Incorporating maps in web pages has been made even easier with the launch of a new version of GeoConcept Internet Server, already a key resource from MapMechanics for people who need to deliver browser-based mapping on the internet or on corporate intranets.
With the new version 4.0 of GeoConcept Internet Server (GCIS), maps are delivered to browsers faster, users can pan around the maps more quickly, the web server can deliver map-based pages to far more users at the same time, and interactive mapping can be made more seamless for users, integrating more completely with browsers and web applications.
GCIS is based on GeoConcept, one of the world’s leading applications for map production and geographic analysis and reporting, which is supplied and supported in the UK by MapMechanics. GCIS enables many of the powerful map generation and delivery tools of GeoConcept to be incorporated seamlessly in web sites.
When users encounter online maps, whether just "find us" maps or extensive bespoke mapping (for instance, local authority infrastructure maps), often it is GCIS that is working behind the scenes to generate the maps "on the fly" and embed them in the web pages.

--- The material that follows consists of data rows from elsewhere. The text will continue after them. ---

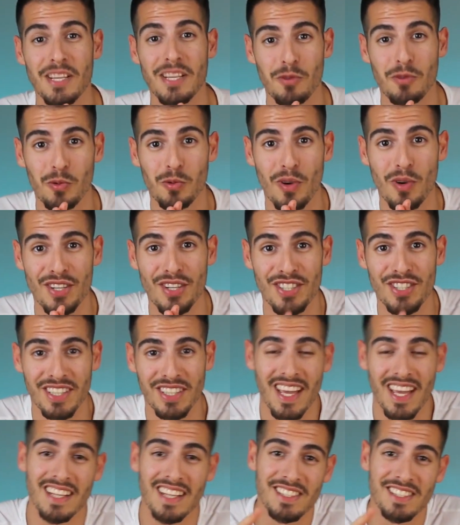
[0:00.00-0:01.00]
for
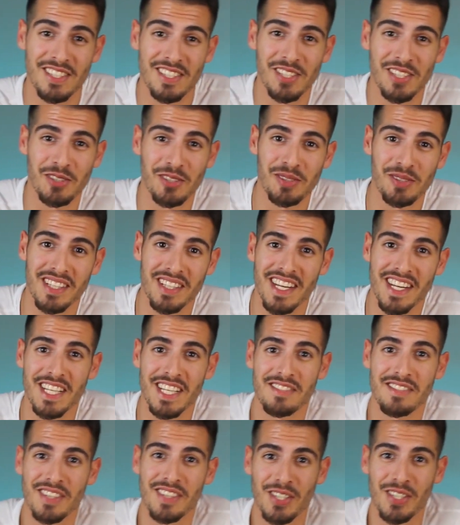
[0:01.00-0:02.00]
watching and see you in the
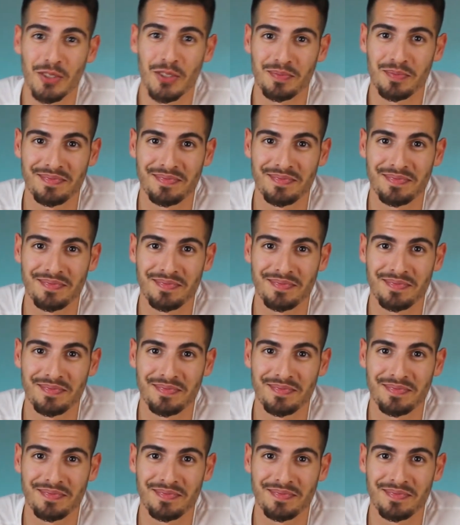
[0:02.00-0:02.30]
next video.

GCIS 4.0 takes these processes a major step forward. A key feature is High Traffic Client – a technical term for the system’s ability to "second-guess" each user’s likely requirements. For instance, as soon as a map "tile" (rectangle) is served via a web page, GCIS generates tiles of the adjacent areas, so that these are ready for delivery if the user pans sideways or up and down. Initial tiles are delivered to the browser immediately to minimise panning delay. Map tiles are also stored on the web server so that they do not have to be regenerated.

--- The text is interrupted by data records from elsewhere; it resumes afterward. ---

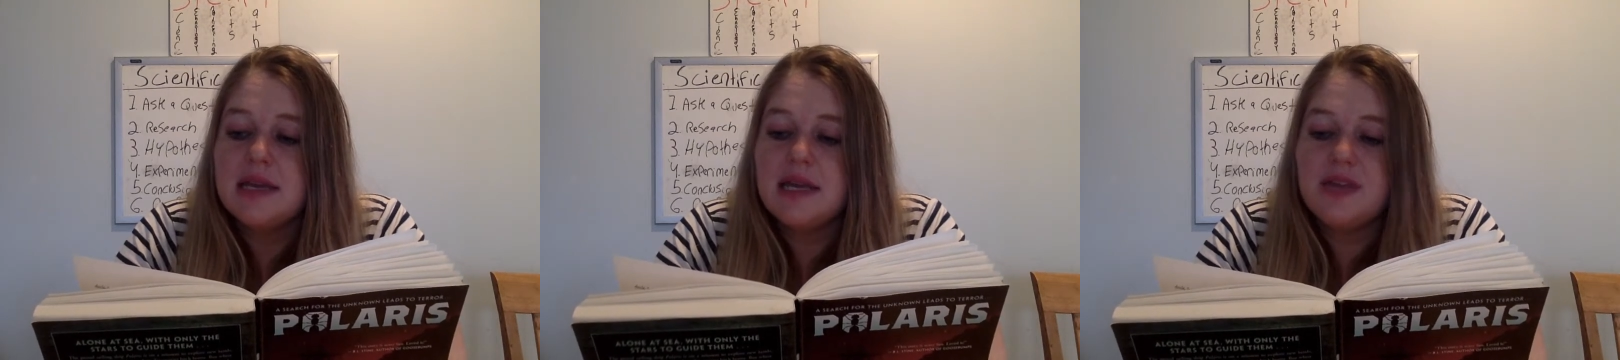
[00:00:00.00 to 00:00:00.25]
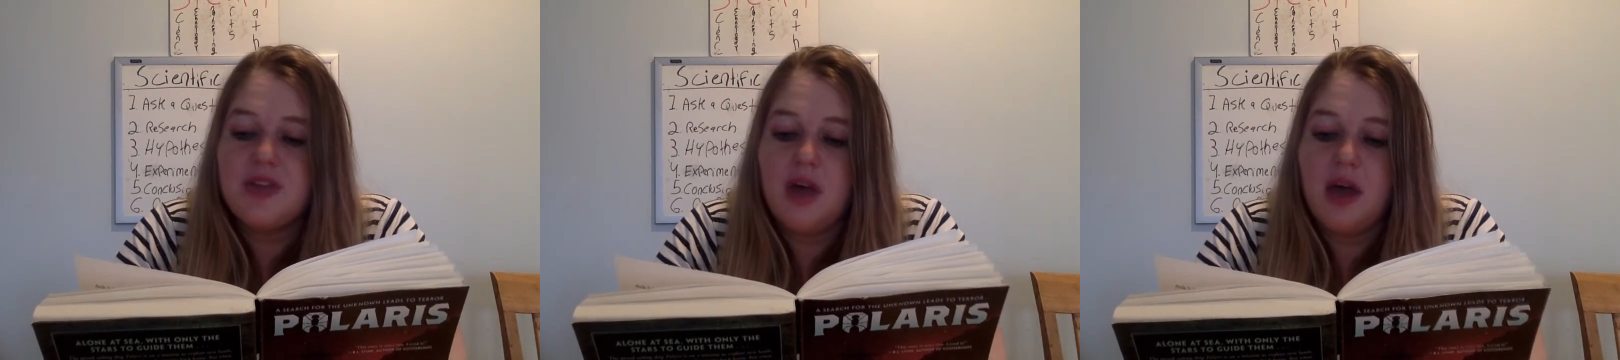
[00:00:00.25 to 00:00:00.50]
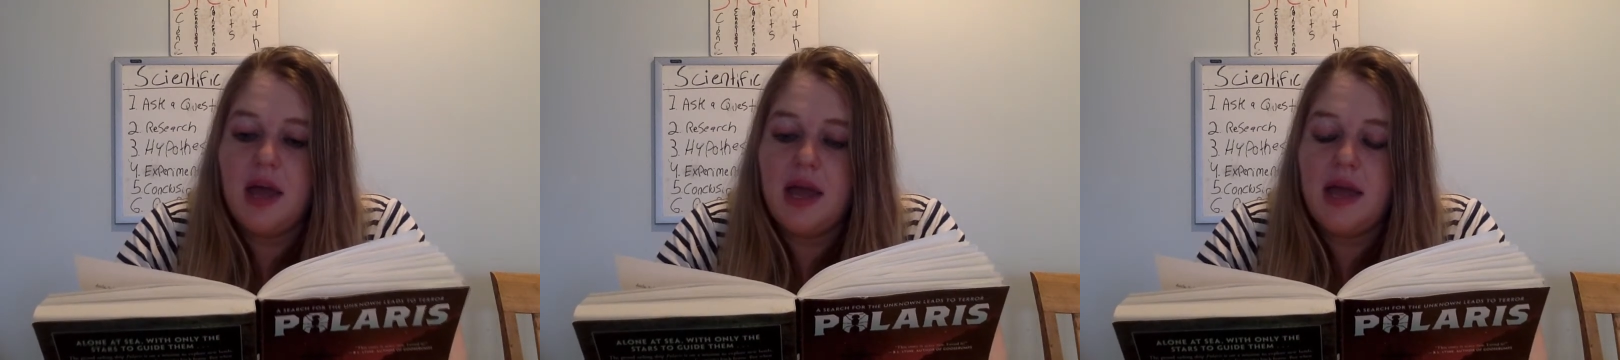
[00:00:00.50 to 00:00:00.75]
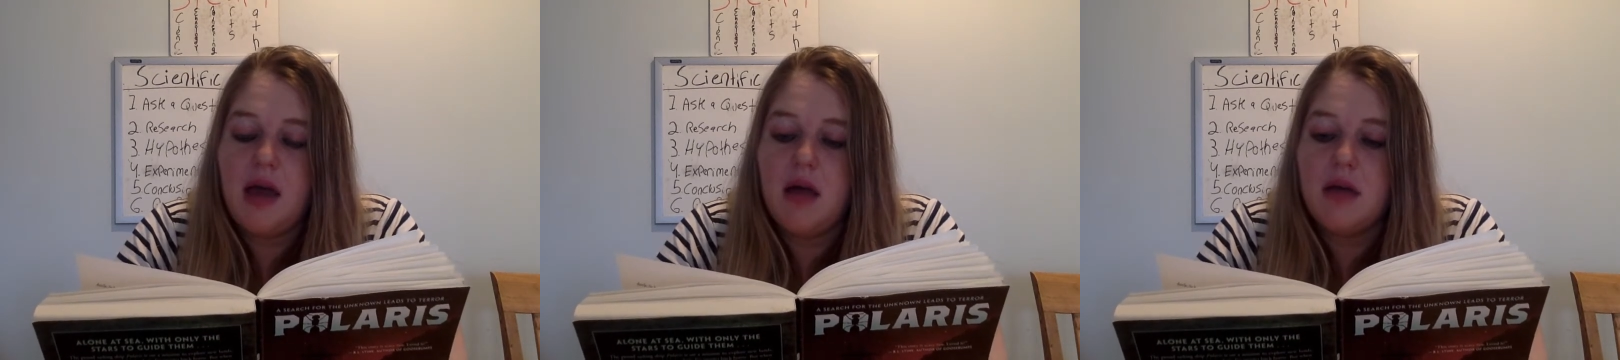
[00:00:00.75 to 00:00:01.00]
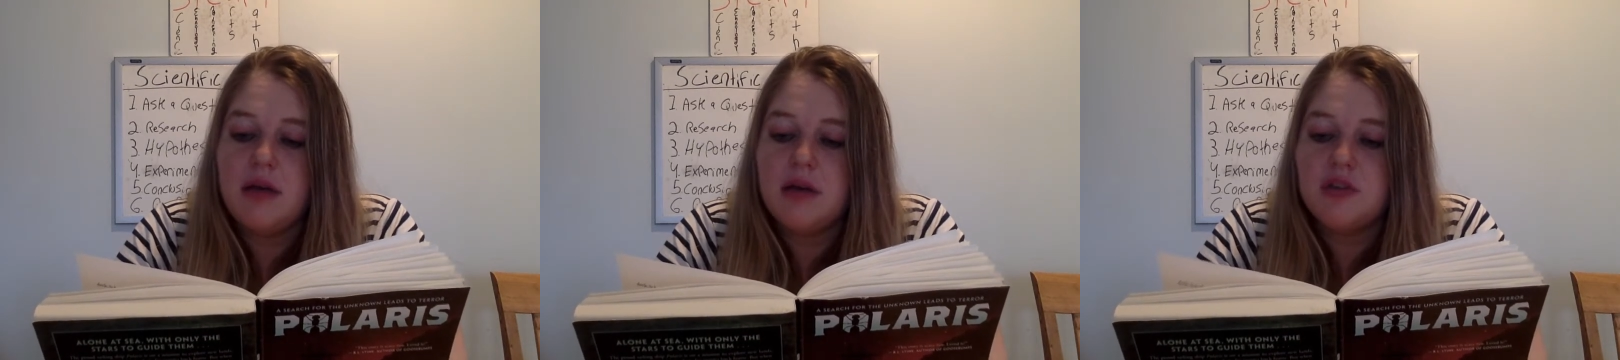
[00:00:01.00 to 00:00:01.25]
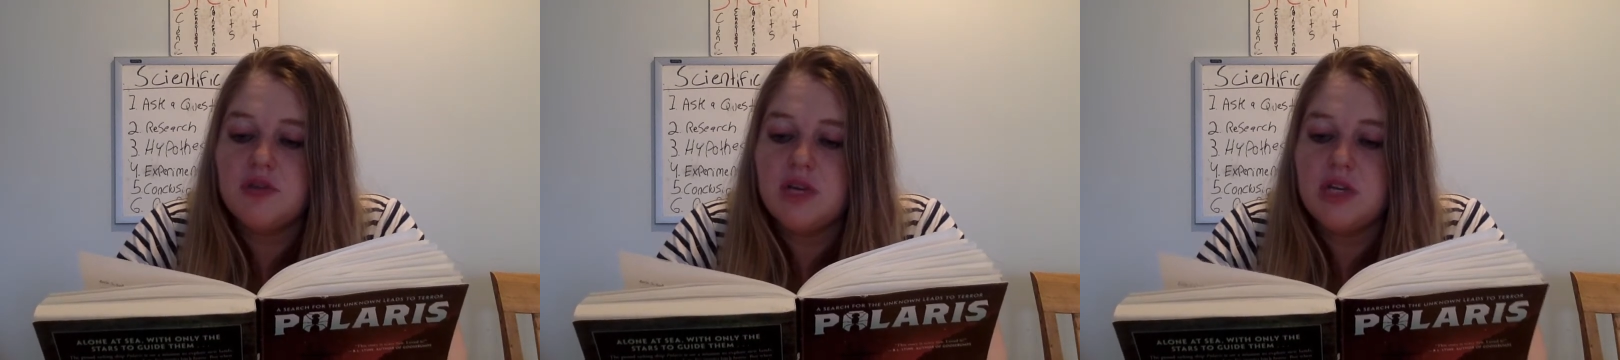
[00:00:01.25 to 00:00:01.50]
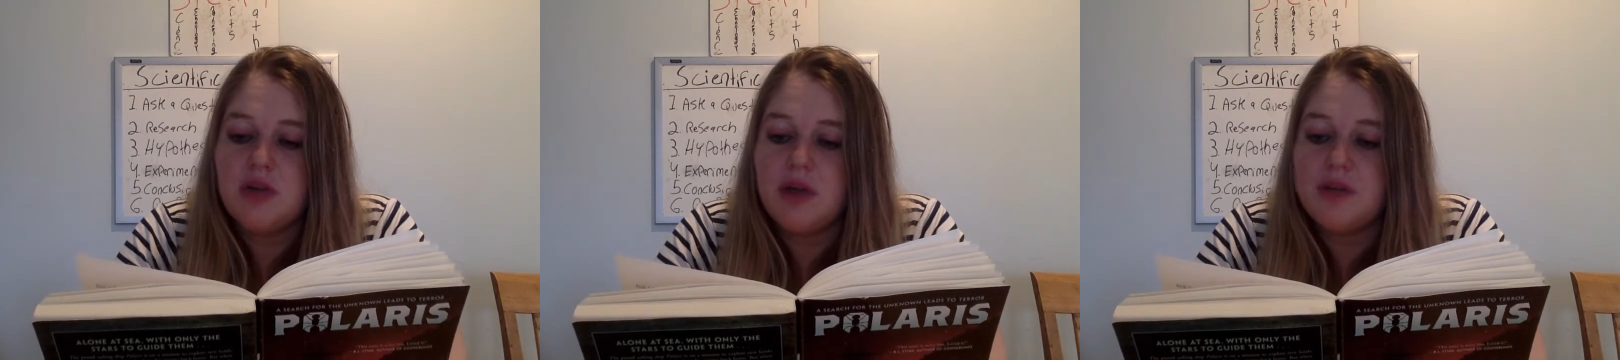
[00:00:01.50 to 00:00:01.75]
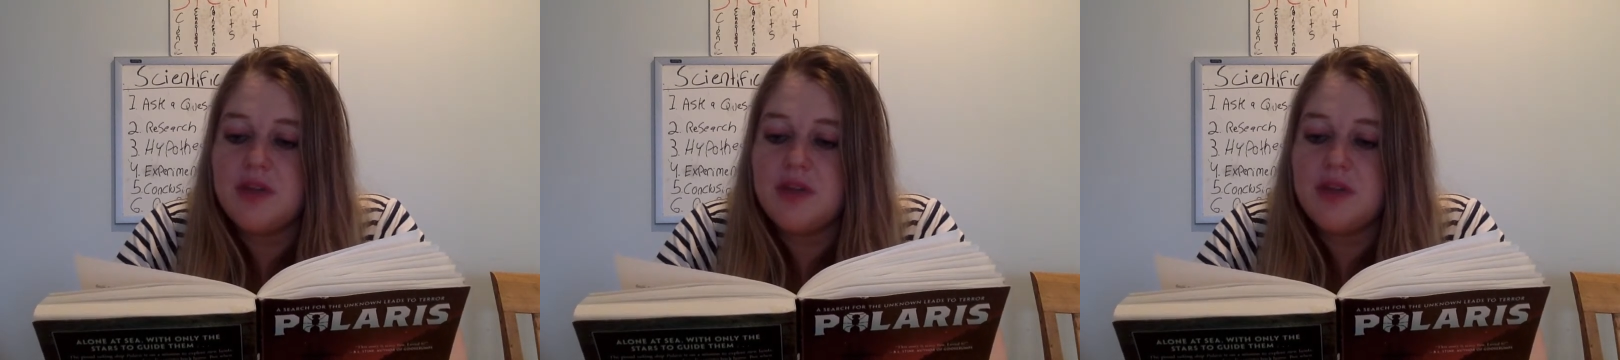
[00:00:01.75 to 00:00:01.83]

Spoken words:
he thought, a hollowed-out tree trunk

In the words of Chris Greenwood, MapMechanics’ managing director: "The server can handle up to twenty times more users than a system without this feature, and users benefit from more snappy, responsive pages and a more seamless browsing experience."
GCIS is often used not just to present maps to users, but also to enable users to interact and manipulate maps via their web browser. In effect, it allows distributed mapping within an organisation or on the web without the need for a desktop mapping application on each computer.
To enhance this functionality, GCIS 4.0 can be used to deliver a new and more streamlined interface to users, designed for easy incorporation in browser-based applications. GCIS 4.0 is also designed for easy integration with specific web browsers such as Microsoft Internet Explorer, Mozilla Firefox, Apple Safari and Google Chrome.
The Enterprise version of GCIS 4.0 includes all the above features of the Standard version, and also introduces Smart Routing, a GeoConcept technology that brings significant improvements in isochrone (travel time and distance) calculation. Users can set up the travel time and distance parameters more quickly, and make dynamic amendments to reflect up-to-the minute traffic changes. It is also quicker to perform accurate routing calculations.
Reflecting the current interest in location-based services, the Enterprise version of GCIS now features enhanced proximity searching, making it possible for users to "search around" and "search along" a given location or route for any points meeting given criteria. The system uses .Net technology to allow this searching to be integrated smoothly with a broader information technology structure, using Web Services to pull in relevant data easily from external sources.
Another useful new feature is reverse geocoding, which allows users to determine a street location on the basis of the appropriate x and y coordinates. This is particularly useful in applications that involve tracking vehicle location by means of coordinates captured from a GPS device.
MapMechanics can supply development kits to accompany GeoConcept Internet Server 4.0, enabling software engineers to create fully featured advanced GIS web mapping applications.